● Data
____________________
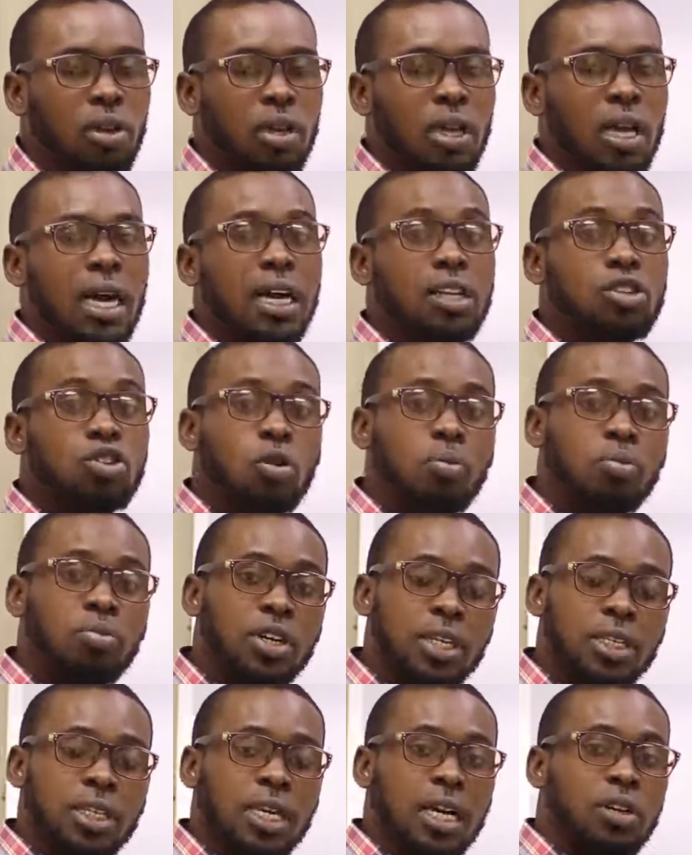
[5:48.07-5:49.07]
And your
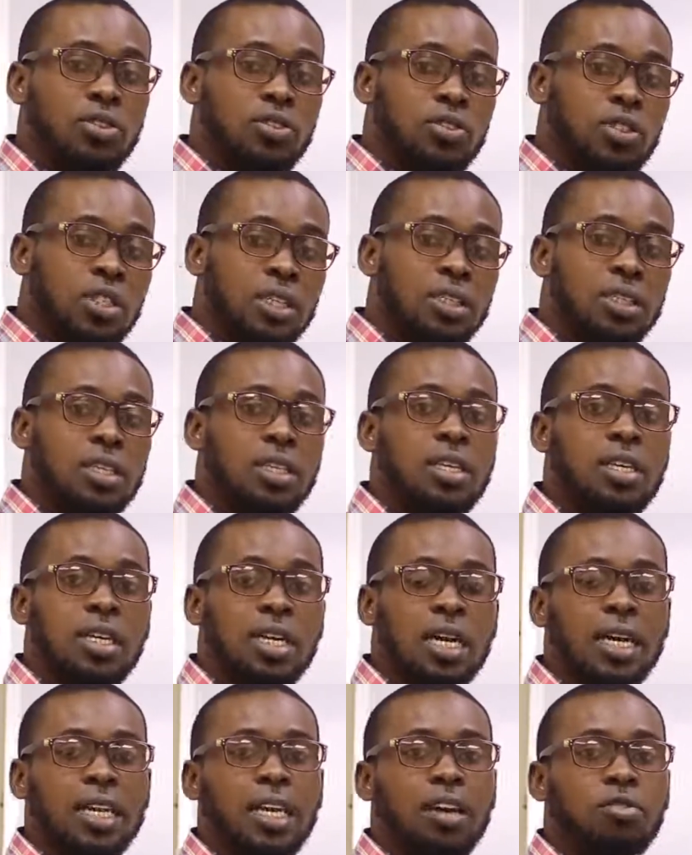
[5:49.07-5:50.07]
breakdown certainly
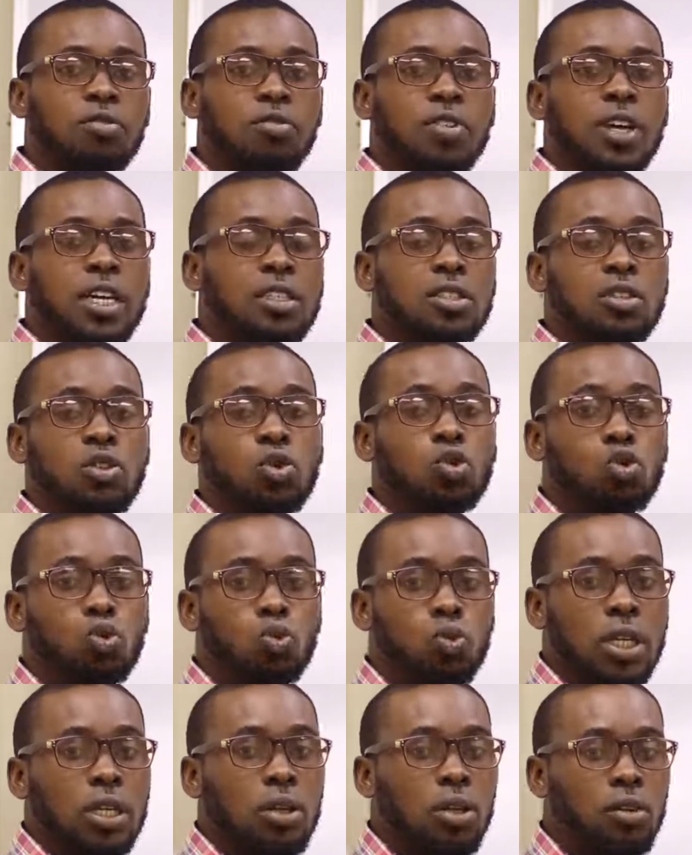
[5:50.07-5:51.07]
can affect
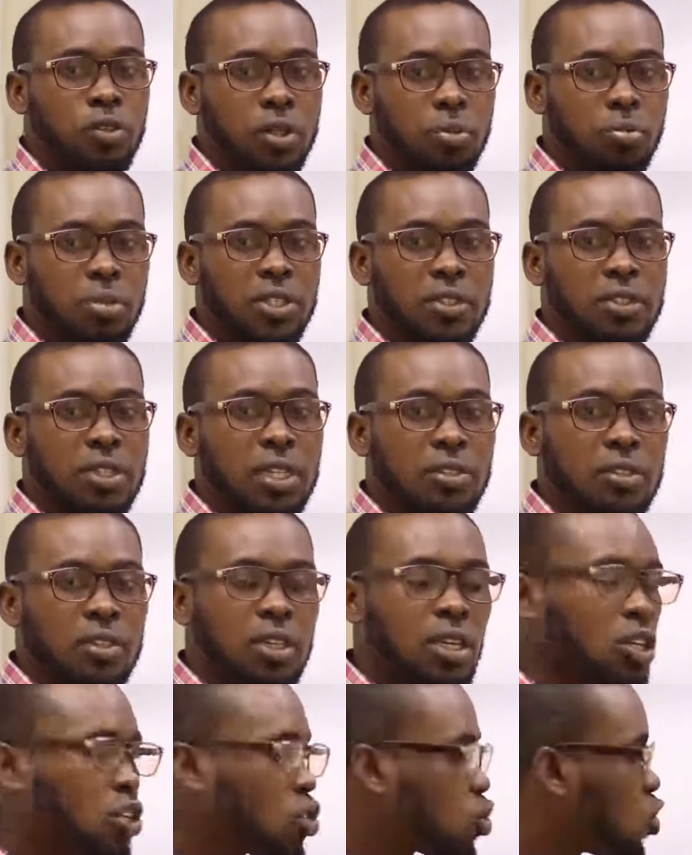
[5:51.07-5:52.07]
goodwill of the business.
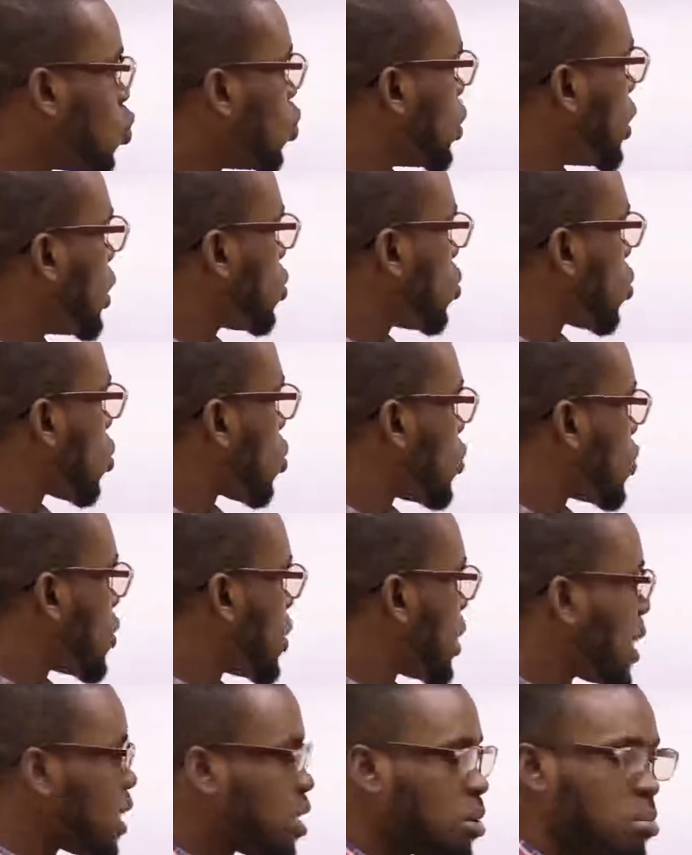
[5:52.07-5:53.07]
So we need to
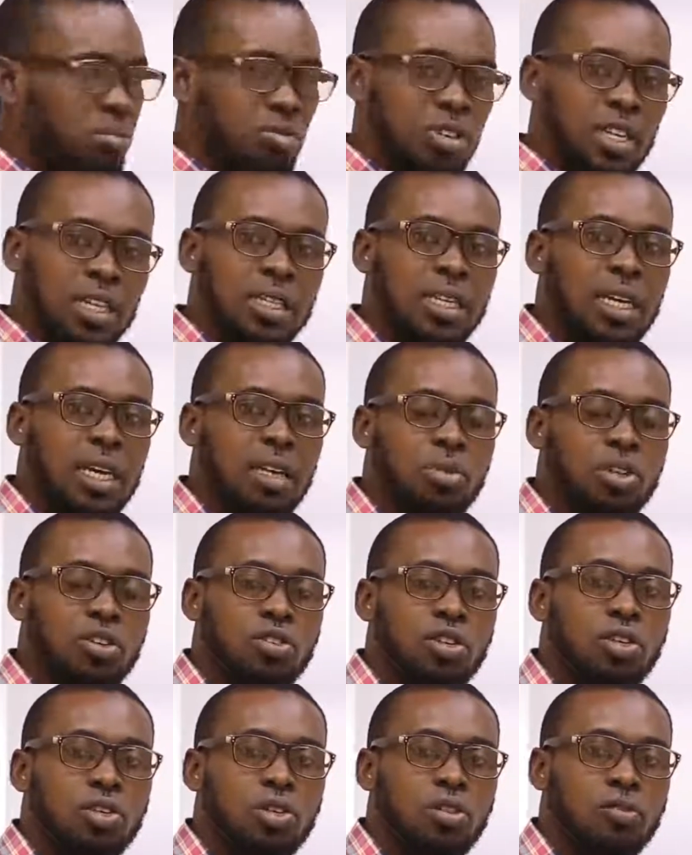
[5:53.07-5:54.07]
consider the breakdown
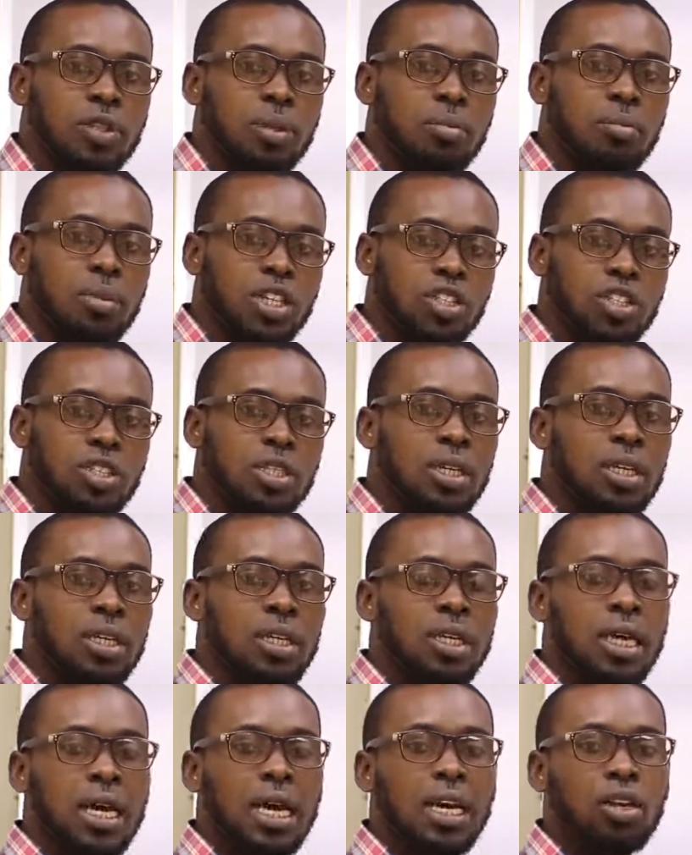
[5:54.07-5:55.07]
period of the machine,
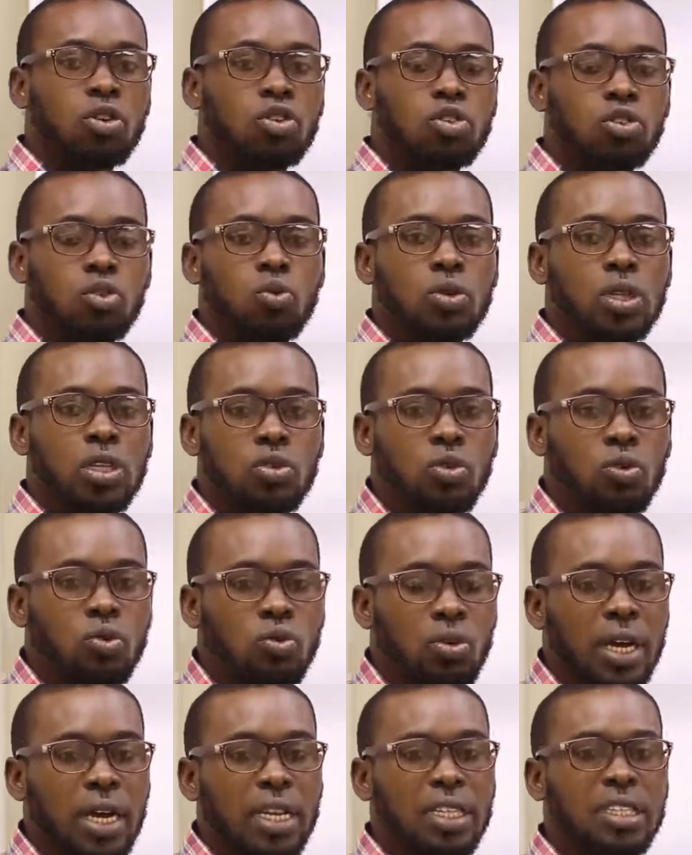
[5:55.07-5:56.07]
and also we need to
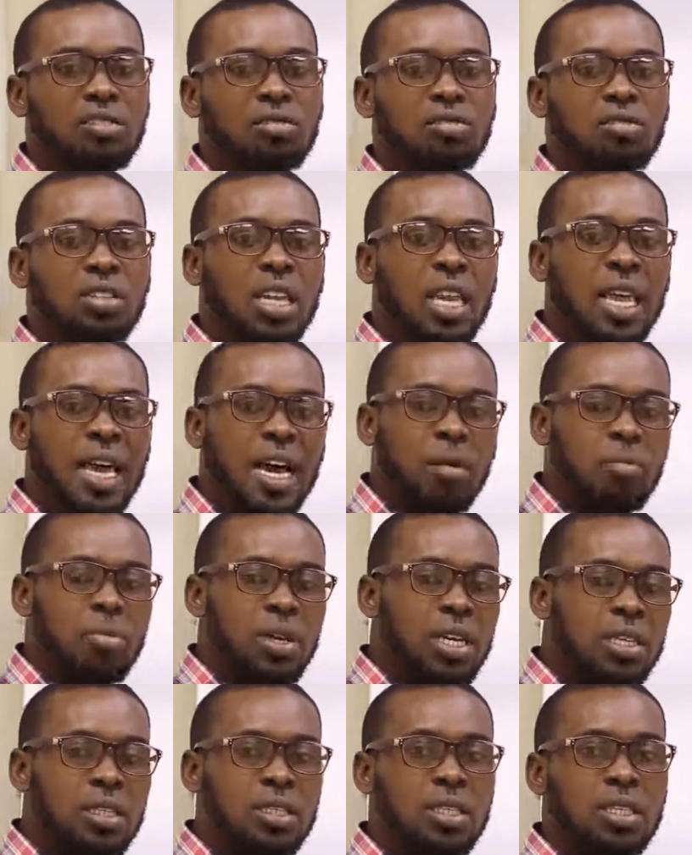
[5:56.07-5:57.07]
look at the
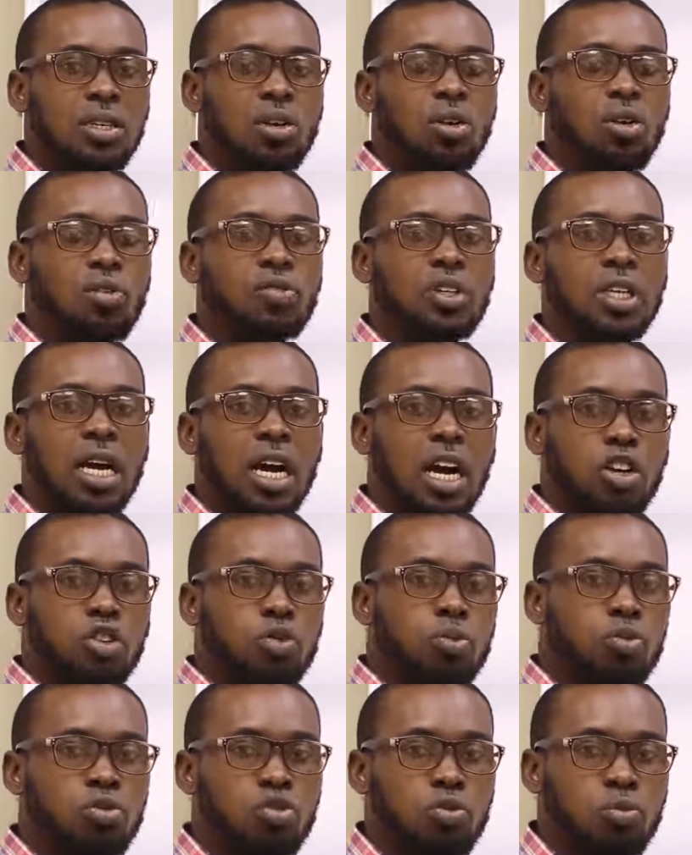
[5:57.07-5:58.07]
reliability of the
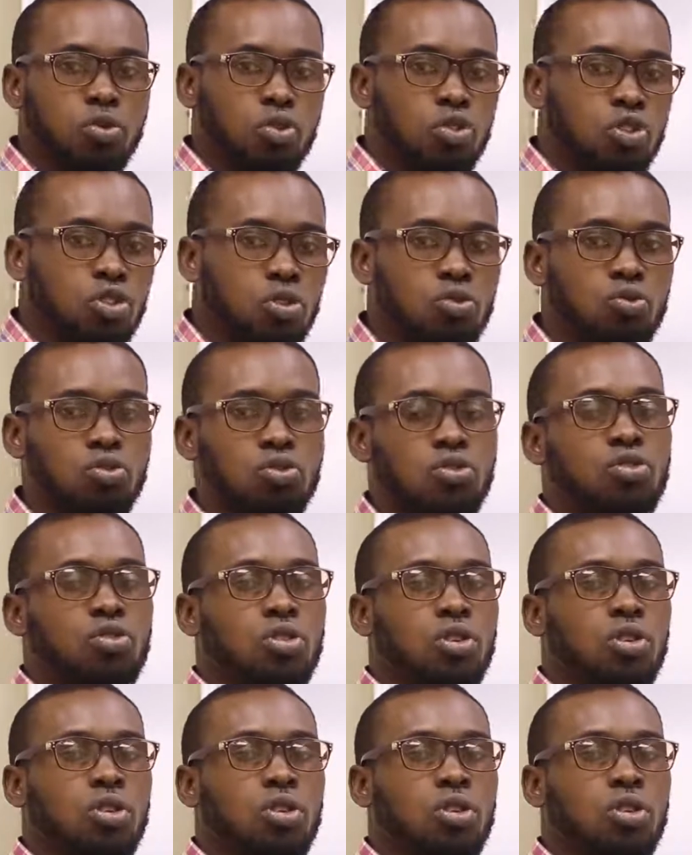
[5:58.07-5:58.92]
output produced.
____________________
● What to work on
All of the records should be output exactly as they stand, with pictures omitted.

● Answer to this task
[5:48.07-5:49.07]
And your
[5:49.07-5:50.07]
breakdown certainly
[5:50.07-5:51.07]
can affect
[5:51.07-5:52.07]
goodwill of the business.
[5:52.07-5:53.07]
So we need to
[5:53.07-5:54.07]
consider the breakdown
[5:54.07-5:55.07]
period of the machine,
[5:55.07-5:56.07]
and also we need to
[5:56.07-5:57.07]
look at the
[5:57.07-5:58.07]
reliability of the
[5:58.07-5:58.92]
output produced.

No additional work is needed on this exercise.